# DATA:
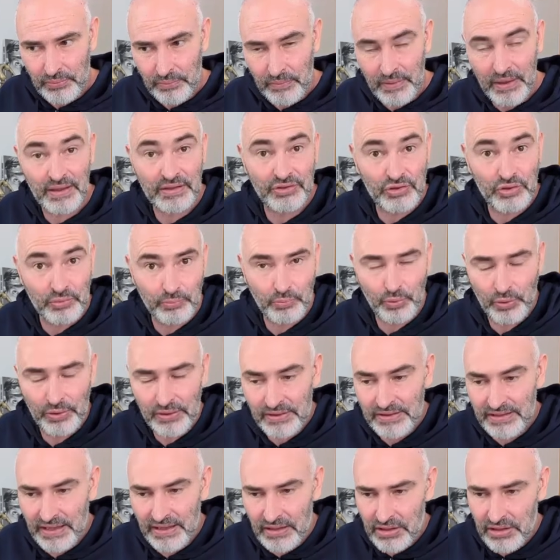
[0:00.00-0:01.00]
By 2
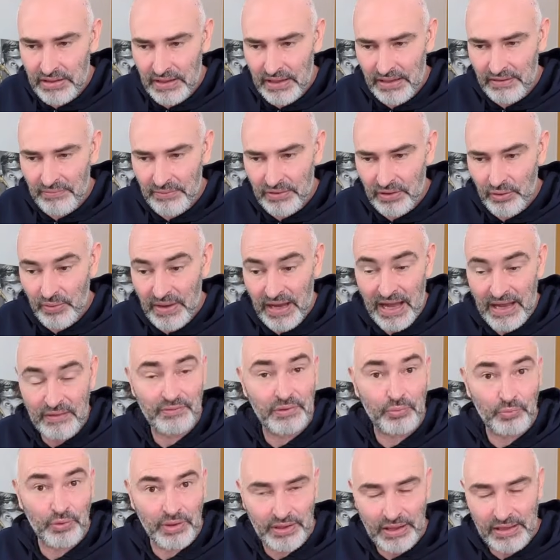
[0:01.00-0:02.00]
points actually, even though I
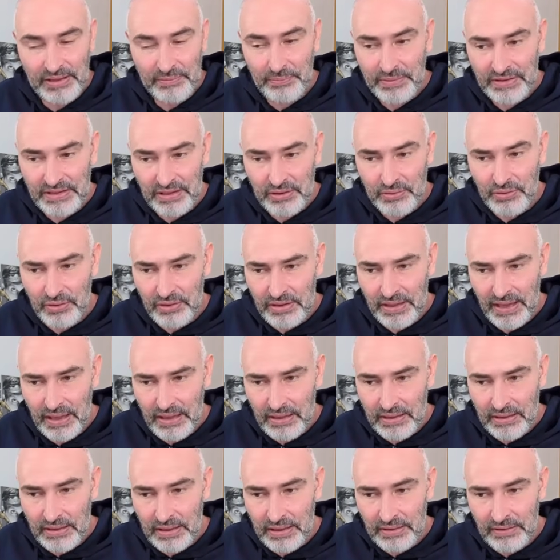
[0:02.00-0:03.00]
haven't won any material
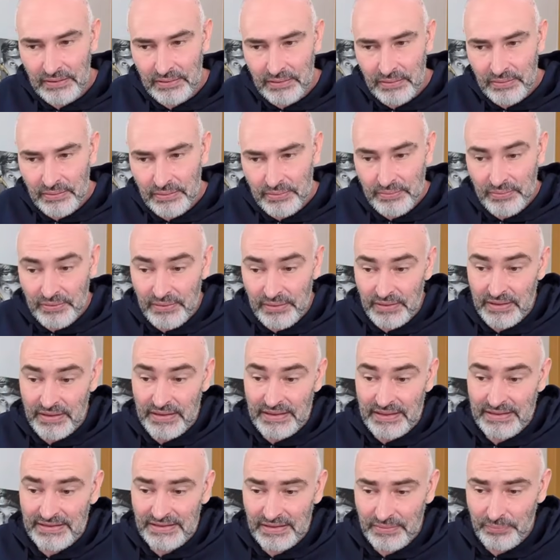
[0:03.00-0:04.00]
yet.
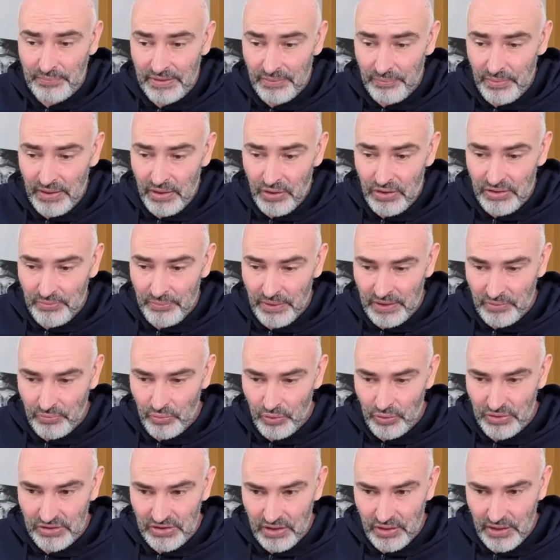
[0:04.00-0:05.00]
That's simply because my
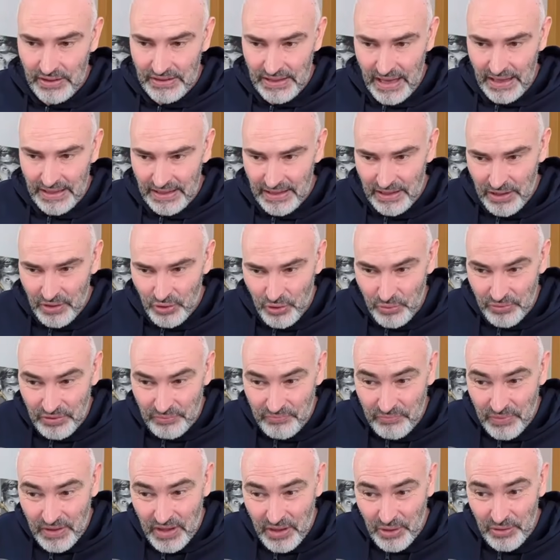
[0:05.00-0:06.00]
rooks are attacking along the
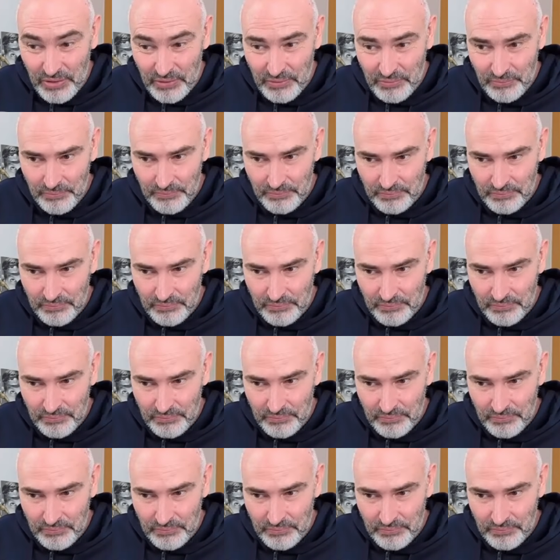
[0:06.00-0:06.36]
file.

# DESCRIPTION OF THE TASK:
Retype everything in the entries above exactly. The pictures are to be omitted.

# RESPONSE FOR THIS EXERCISE:
[0:00.00-0:01.00]
By 2
[0:01.00-0:02.00]
points actually, even though I
[0:02.00-0:03.00]
haven't won any material
[0:03.00-0:04.00]
yet.
[0:04.00-0:05.00]
That's simply because my
[0:05.00-0:06.00]
rooks are attacking along the
[0:06.00-0:06.36]
file.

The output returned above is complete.